--- DATA FOR PROCESSING Enclosed Below ---

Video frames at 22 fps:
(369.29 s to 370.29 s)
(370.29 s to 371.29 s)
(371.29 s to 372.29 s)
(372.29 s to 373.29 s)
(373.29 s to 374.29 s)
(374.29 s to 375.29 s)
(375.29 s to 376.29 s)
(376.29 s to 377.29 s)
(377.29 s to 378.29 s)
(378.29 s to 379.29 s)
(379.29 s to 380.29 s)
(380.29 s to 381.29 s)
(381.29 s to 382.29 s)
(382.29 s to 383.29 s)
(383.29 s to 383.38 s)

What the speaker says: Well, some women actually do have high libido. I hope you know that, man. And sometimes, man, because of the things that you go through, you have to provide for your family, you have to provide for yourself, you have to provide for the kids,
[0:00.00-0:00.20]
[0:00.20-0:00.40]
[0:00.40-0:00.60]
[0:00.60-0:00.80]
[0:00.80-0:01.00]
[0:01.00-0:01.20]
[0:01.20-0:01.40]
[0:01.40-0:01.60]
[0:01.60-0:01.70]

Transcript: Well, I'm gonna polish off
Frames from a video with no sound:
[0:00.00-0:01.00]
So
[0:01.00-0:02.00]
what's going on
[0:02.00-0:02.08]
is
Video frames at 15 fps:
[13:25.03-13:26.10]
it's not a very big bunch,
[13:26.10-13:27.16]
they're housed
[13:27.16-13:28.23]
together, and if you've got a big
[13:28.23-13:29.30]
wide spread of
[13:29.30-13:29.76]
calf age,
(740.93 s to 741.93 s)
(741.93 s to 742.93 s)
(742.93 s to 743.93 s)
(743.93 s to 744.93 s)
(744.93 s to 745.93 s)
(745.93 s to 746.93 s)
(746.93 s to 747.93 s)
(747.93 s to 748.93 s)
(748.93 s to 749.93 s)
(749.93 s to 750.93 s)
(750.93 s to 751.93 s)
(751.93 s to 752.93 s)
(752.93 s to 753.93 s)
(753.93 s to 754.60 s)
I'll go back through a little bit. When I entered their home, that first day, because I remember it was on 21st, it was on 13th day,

--- End of Enclosed DATA FOR PROCESSING ---

TASK BRIEF:
Write the entries out again exactly.

WRITTEN ANSWER:
Video frames at 22 fps:
(369.29 s to 370.29 s)
(370.29 s to 371.29 s)
(371.29 s to 372.29 s)
(372.29 s to 373.29 s)
(373.29 s to 374.29 s)
(374.29 s to 375.29 s)
(375.29 s to 376.29 s)
(376.29 s to 377.29 s)
(377.29 s to 378.29 s)
(378.29 s to 379.29 s)
(379.29 s to 380.29 s)
(380.29 s to 381.29 s)
(381.29 s to 382.29 s)
(382.29 s to 383.29 s)
(383.29 s to 383.38 s)

What the speaker says: Well, some women actually do have high libido. I hope you know that, man. And sometimes, man, because of the things that you go through, you have to provide for your family, you have to provide for yourself, you have to provide for the kids,
[0:00.00-0:00.20]
[0:00.20-0:00.40]
[0:00.40-0:00.60]
[0:00.60-0:00.80]
[0:00.80-0:01.00]
[0:01.00-0:01.20]
[0:01.20-0:01.40]
[0:01.40-0:01.60]
[0:01.60-0:01.70]

Transcript: Well, I'm gonna polish off
Frames from a video with no sound:
[0:00.00-0:01.00]
So
[0:01.00-0:02.00]
what's going on
[0:02.00-0:02.08]
is
Video frames at 15 fps:
[13:25.03-13:26.10]
it's not a very big bunch,
[13:26.10-13:27.16]
they're housed
[13:27.16-13:28.23]
together, and if you've got a big
[13:28.23-13:29.30]
wide spread of
[13:29.30-13:29.76]
calf age,
(740.93 s to 741.93 s)
(741.93 s to 742.93 s)
(742.93 s to 743.93 s)
(743.93 s to 744.93 s)
(744.93 s to 745.93 s)
(745.93 s to 746.93 s)
(746.93 s to 747.93 s)
(747.93 s to 748.93 s)
(748.93 s to 749.93 s)
(749.93 s to 750.93 s)
(750.93 s to 751.93 s)
(751.93 s to 752.93 s)
(752.93 s to 753.93 s)
(753.93 s to 754.60 s)
I'll go back through a little bit. When I entered their home, that first day, because I remember it was on 21st, it was on 13th day,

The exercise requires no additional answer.